SMC already paid PSALM P314.6-B as of Jan 2020 for Ilijan contract

February 20, 2020

SAN Miguel Corporation (SMC) through its power unit has paid a total of P314.6 billion to the Power Sector Assets and Liabilities Management (PSALM) as of January 2020 for its administration of the capacity from the 1200-MW Ilijan power plant in Batangas.  

The company released the figures in response to stories that came out in tabloids in previous weeks, supposedly coming from PSALM and the Makabayan bloc, castigating the company for “unpaid debts” to government.  

Bayan Muna, however, denied issuing any such statements. San Miguel said this puts into question the motives of the true source of the news release and the integrity of the material.

Recently, the issue was also raised in a joint hearing in Congress.  

“For some reason, while our case with PSALM is still in Court, this issue is being raised by parties that are devious enough to use and misrepresent the Makabayan bloc to advance their ulterior motives,” SMC president Ramon S. Ang said.

“It’s for this reason that we are releasing the latest figures of our continuous and up-to-date payments to PSALM,” he added.

Due to differences in interpreting the basis for generation payments, SMC power unit South Premiere Power Corp. (SPPC) and PSALM began discussions in 2012 to come up with a proper computation. On Sept. 4, 2015, PSALM, despite ongoing discussions, unilaterally terminated SPPC’s Administrator Contract over Ilijan and called on its performance bond.

Then PSALM chairman, DoF Sec Cesar Purisima, however, said the decision to terminate was not authorized by the PSALM board.  

With regards to its payments to PSALM:  

· SMC explained that the total P314.6 billion in payments consist of a total of P73.9 billion in fixed monthly payments and P240.7 billion in generation charges.  

·  With this, the estimated remaining balance for payment to PSALM is at P77.6 billion, consisting of P23.6 billion in fixed monthly payments and P54 billion in generation charges.  

·  All in all, total paid and unpaid payments to PSALM will amount to P392.2 billion, or P97.5 billion in fixed monthly payments and P294.7 in generation charges.  

·  PSALM gains from the deal as of January 2020 have thus reached P40 billion.

To provide context, a brand new and modern facility with the same capacity of the ageing Ilijan plant would cost only P40 billion to build vs. capacity fees of P97.60-B that will be paid by SPPC until the end of its contract.

Ang said the dispute stemmed from a misinterpretation by PSALM of the provisions of SMC’s original independent power producer administration (IPPA) contract which led to a wrong basis for computation of their supposed “underpayment”.

Essentially, PSALM is computing generation payments due from SPPC based on prevailing Wholesale Electricity Spot Market (WESM) prices, particularly from November to December 2013, when there was a temporary spike in prices.

Such spike in WESM prices would eventually be declared null and void by the Energy Regulatory Commission (ERC).

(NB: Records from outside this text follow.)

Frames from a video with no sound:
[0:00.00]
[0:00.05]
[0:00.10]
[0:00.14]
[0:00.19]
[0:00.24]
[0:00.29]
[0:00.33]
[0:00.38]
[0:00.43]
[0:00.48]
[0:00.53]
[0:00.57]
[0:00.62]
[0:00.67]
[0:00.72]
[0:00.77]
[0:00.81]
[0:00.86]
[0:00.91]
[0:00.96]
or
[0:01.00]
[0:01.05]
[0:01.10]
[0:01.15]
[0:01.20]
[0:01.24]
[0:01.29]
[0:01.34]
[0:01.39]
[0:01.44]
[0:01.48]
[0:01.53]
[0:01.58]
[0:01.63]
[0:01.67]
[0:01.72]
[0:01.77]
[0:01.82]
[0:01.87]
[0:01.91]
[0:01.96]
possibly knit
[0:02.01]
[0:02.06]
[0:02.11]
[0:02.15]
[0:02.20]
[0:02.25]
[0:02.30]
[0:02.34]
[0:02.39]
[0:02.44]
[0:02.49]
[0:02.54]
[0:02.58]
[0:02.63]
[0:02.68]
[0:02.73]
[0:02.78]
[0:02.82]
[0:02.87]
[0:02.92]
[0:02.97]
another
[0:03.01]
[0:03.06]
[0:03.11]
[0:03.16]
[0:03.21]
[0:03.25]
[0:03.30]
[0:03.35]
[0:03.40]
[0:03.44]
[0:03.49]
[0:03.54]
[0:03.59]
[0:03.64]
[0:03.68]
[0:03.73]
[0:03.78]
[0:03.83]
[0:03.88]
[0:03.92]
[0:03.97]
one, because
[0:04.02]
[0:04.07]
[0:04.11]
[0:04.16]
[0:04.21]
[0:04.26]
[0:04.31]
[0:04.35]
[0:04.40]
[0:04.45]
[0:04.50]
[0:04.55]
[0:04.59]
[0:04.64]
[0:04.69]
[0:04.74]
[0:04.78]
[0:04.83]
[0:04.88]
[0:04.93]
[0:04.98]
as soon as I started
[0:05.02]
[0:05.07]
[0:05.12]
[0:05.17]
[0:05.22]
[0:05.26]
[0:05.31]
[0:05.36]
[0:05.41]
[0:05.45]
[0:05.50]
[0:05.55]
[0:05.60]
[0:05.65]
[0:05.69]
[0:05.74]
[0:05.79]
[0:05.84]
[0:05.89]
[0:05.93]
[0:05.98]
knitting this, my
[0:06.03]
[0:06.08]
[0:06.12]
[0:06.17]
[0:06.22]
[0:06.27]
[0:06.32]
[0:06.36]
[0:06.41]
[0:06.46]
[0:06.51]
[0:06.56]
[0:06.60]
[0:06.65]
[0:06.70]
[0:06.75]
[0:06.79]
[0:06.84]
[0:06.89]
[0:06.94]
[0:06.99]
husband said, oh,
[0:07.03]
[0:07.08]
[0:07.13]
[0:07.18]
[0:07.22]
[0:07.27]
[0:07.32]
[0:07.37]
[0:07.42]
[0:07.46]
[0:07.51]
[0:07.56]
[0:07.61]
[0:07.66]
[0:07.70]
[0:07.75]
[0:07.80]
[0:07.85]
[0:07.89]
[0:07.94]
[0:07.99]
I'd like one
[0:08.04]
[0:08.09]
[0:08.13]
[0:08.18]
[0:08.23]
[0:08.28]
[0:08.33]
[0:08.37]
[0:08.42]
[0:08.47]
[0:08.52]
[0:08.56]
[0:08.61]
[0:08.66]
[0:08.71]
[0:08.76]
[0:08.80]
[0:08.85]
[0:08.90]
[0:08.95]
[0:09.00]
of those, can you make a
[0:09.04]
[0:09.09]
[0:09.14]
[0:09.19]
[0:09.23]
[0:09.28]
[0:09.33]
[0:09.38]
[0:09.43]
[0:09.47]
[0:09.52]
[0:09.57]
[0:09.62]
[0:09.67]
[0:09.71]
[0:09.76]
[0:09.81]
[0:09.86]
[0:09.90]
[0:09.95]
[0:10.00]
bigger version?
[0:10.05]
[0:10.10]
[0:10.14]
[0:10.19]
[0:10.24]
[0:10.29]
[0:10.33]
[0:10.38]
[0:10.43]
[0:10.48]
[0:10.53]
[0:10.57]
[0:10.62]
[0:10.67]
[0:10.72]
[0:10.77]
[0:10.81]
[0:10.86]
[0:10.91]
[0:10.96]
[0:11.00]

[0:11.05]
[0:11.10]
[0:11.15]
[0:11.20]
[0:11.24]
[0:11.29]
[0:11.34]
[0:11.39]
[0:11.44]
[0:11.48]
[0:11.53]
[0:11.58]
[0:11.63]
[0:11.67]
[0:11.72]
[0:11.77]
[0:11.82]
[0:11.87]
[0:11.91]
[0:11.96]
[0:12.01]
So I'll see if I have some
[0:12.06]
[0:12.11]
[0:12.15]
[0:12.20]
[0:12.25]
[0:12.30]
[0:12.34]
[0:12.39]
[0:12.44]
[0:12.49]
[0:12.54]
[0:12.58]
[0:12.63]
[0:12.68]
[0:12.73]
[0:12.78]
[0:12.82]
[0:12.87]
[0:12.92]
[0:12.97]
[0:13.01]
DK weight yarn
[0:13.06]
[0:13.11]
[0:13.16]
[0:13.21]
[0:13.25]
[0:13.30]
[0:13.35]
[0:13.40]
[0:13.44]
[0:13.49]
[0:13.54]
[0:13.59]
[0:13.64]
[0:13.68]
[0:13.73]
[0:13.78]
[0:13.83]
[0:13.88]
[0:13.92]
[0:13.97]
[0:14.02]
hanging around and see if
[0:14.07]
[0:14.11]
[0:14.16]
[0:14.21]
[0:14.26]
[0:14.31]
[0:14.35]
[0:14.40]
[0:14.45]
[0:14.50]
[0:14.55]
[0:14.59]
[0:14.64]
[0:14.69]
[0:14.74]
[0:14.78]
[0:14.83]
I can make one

While that approach in computing generation payments may have resulted in higher earnings for PSALM, such would have illogically required SPPC to sell the capacity of the Ilijan Power Plant to the Spot Market. This is contrary to the nature of a baseload plant and the fact that the Power Plant has been and continues to be fully contracted to bilateral power customers, primarily Meralco. The Ilijan Plant is one of the most reliable and critical baseload plants in the Luzon Grid which continues to face issues on power reliability and adequacy of supply.

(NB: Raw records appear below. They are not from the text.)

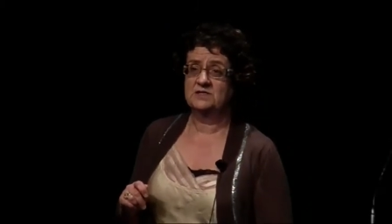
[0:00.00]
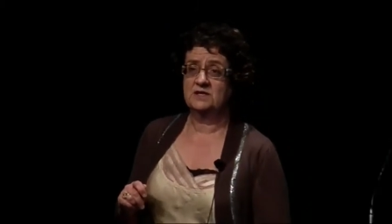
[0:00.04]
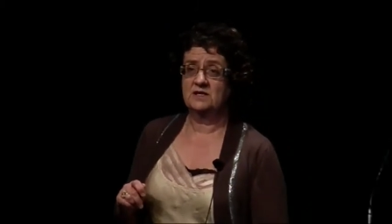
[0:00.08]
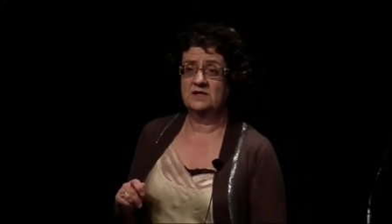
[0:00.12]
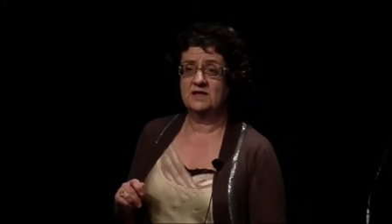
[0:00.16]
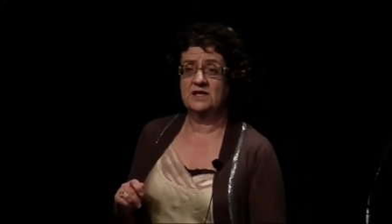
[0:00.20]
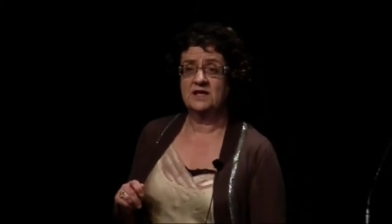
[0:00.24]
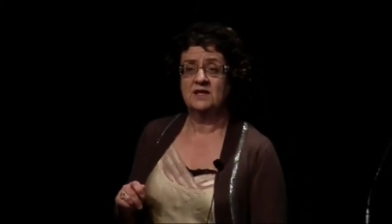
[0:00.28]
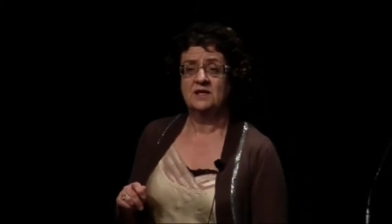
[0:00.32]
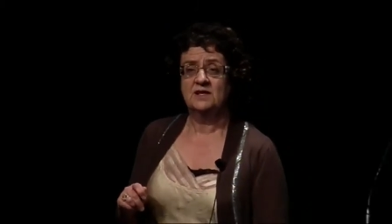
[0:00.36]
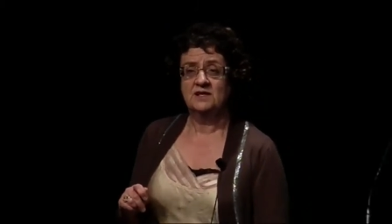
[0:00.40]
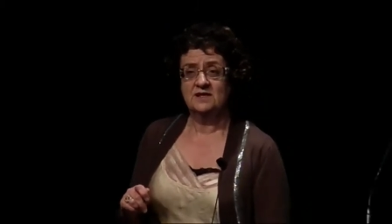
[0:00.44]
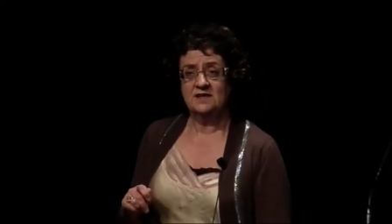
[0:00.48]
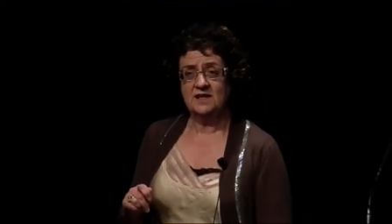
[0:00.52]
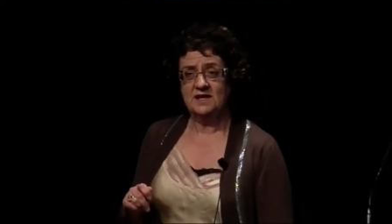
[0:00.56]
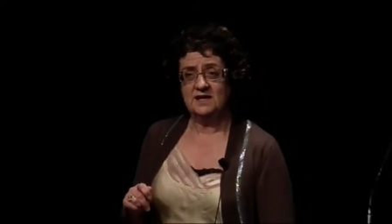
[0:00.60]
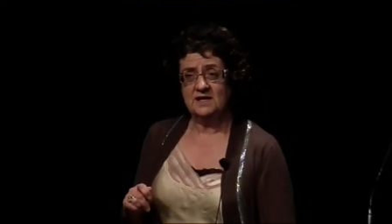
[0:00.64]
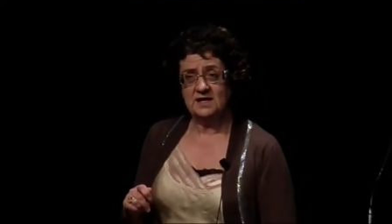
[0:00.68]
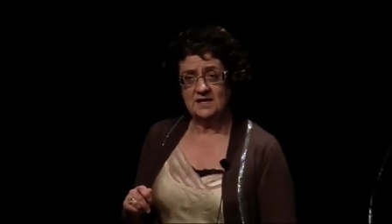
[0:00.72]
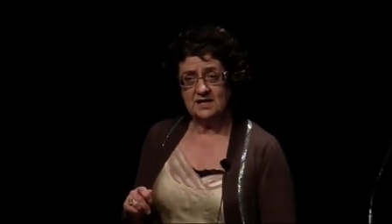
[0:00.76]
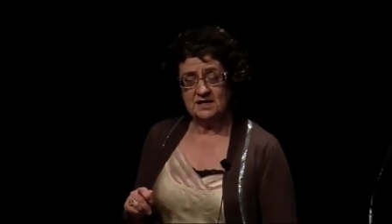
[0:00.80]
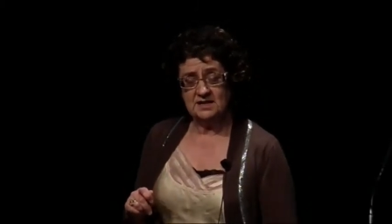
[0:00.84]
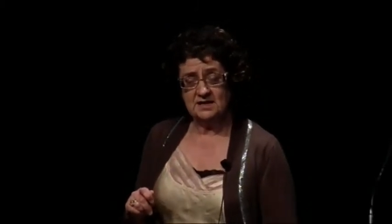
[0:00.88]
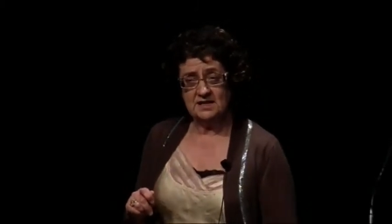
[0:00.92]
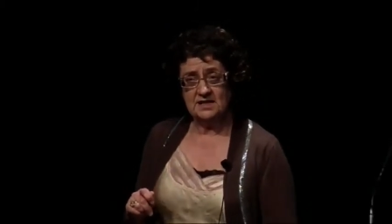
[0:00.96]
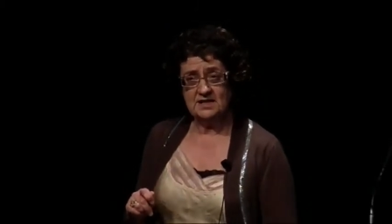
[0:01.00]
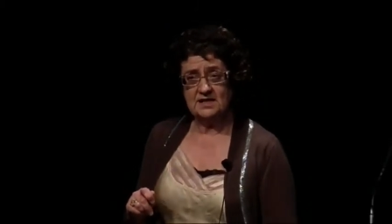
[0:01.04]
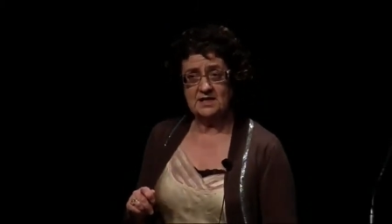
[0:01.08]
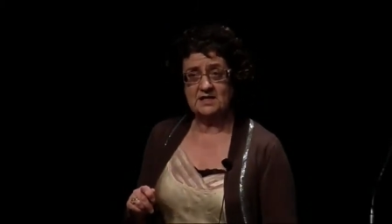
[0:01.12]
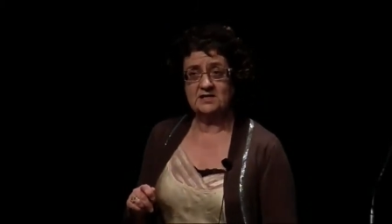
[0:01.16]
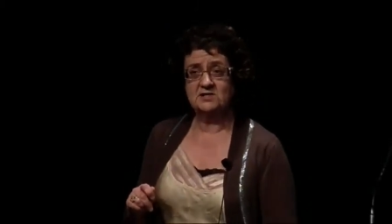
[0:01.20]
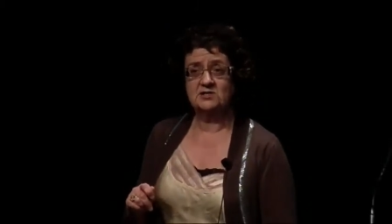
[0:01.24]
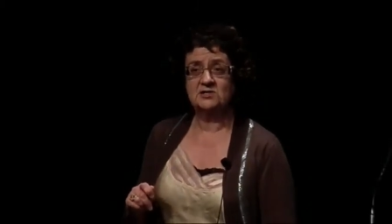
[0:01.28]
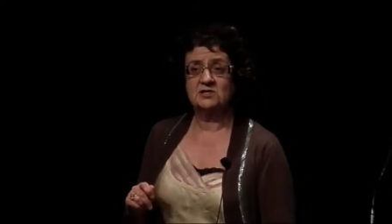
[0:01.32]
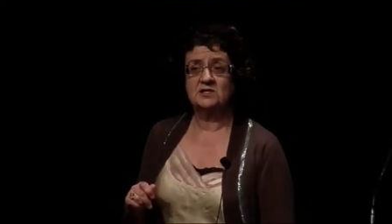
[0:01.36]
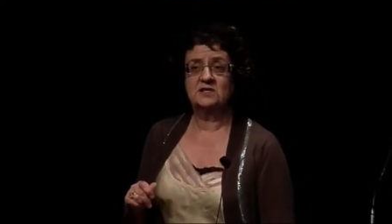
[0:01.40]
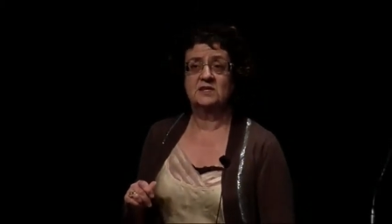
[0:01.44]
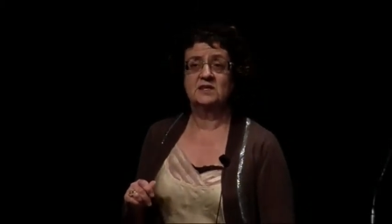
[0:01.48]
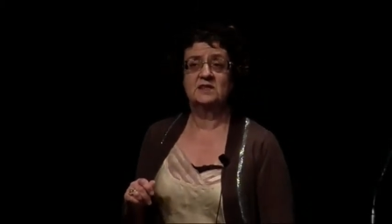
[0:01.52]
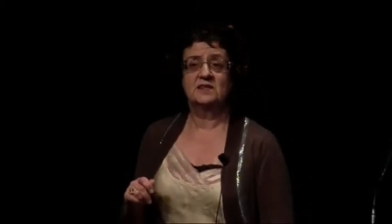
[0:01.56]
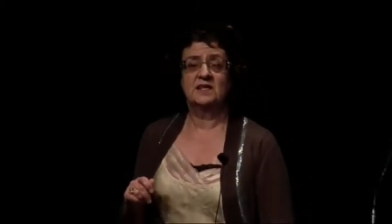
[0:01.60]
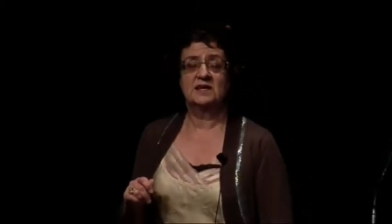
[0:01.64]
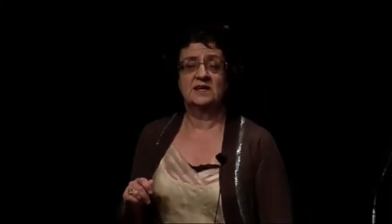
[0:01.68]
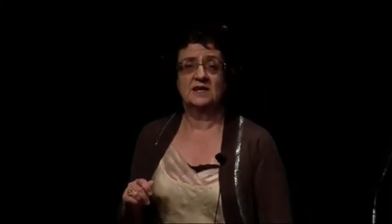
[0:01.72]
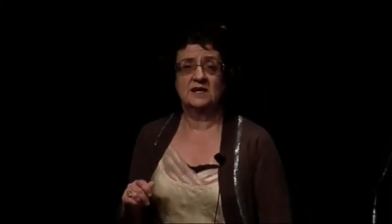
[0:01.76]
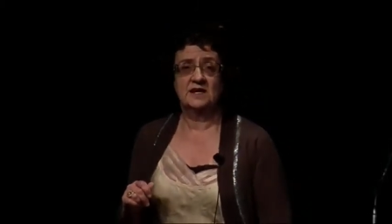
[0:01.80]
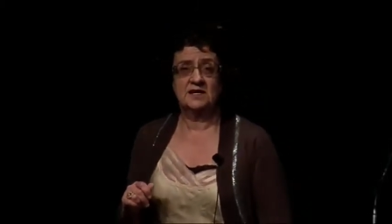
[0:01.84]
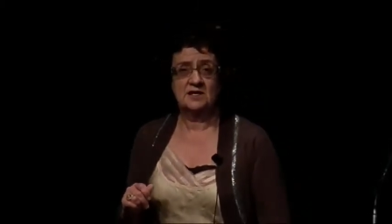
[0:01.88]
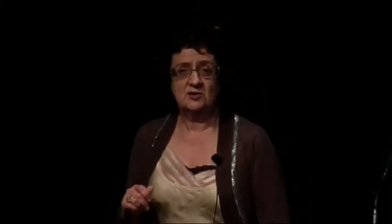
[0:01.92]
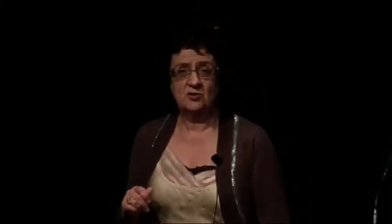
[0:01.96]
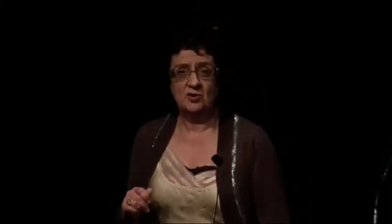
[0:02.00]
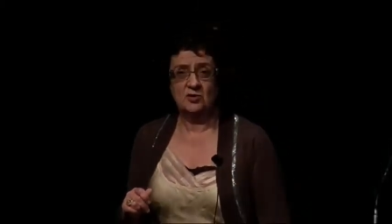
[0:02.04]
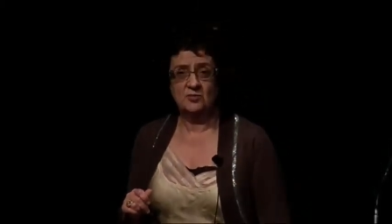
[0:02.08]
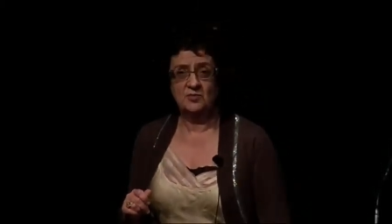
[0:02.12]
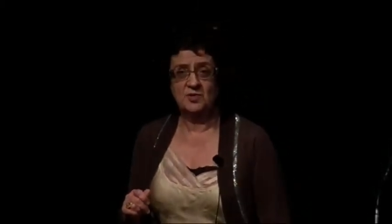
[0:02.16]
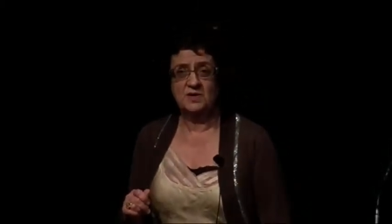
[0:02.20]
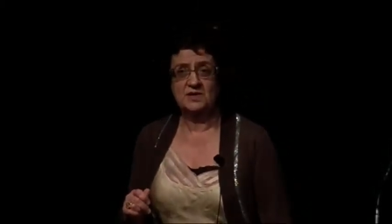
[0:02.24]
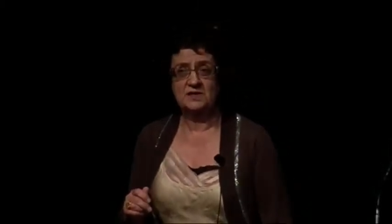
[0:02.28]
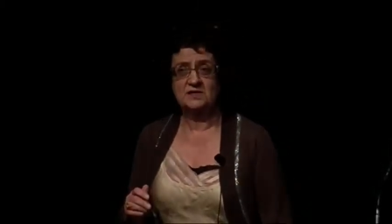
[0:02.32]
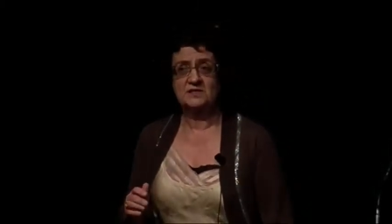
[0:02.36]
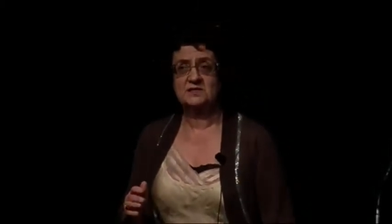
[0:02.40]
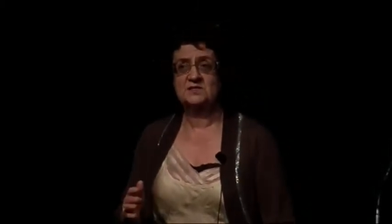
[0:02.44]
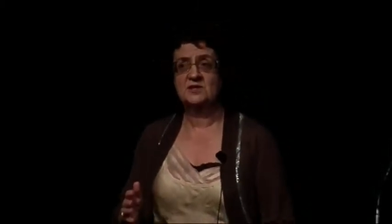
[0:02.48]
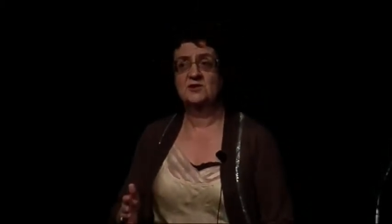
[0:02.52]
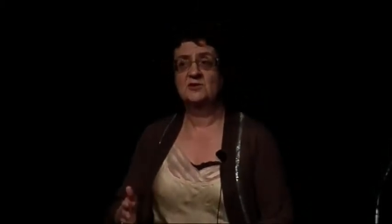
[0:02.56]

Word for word: So they, they are large and they are complex.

SPPC explained that selling Ilijan Plant’s reliable baseload capacity to WESM would have put them in violation of provisions of their power supply contract approved by ERC, designed specifically to protect consumers from higher and fluctuating electricity prices in the WESM.  

“We cannot just change the provisions of the contract for those two months, when there was an extraordinary spike in prices, and then revert to the original agreement after that. If we did that, PSALM would actually lose a lot more. We have continued to pay them and they have earned so much from this agreement already. We’re just asking them to honor the contract,” Ang said.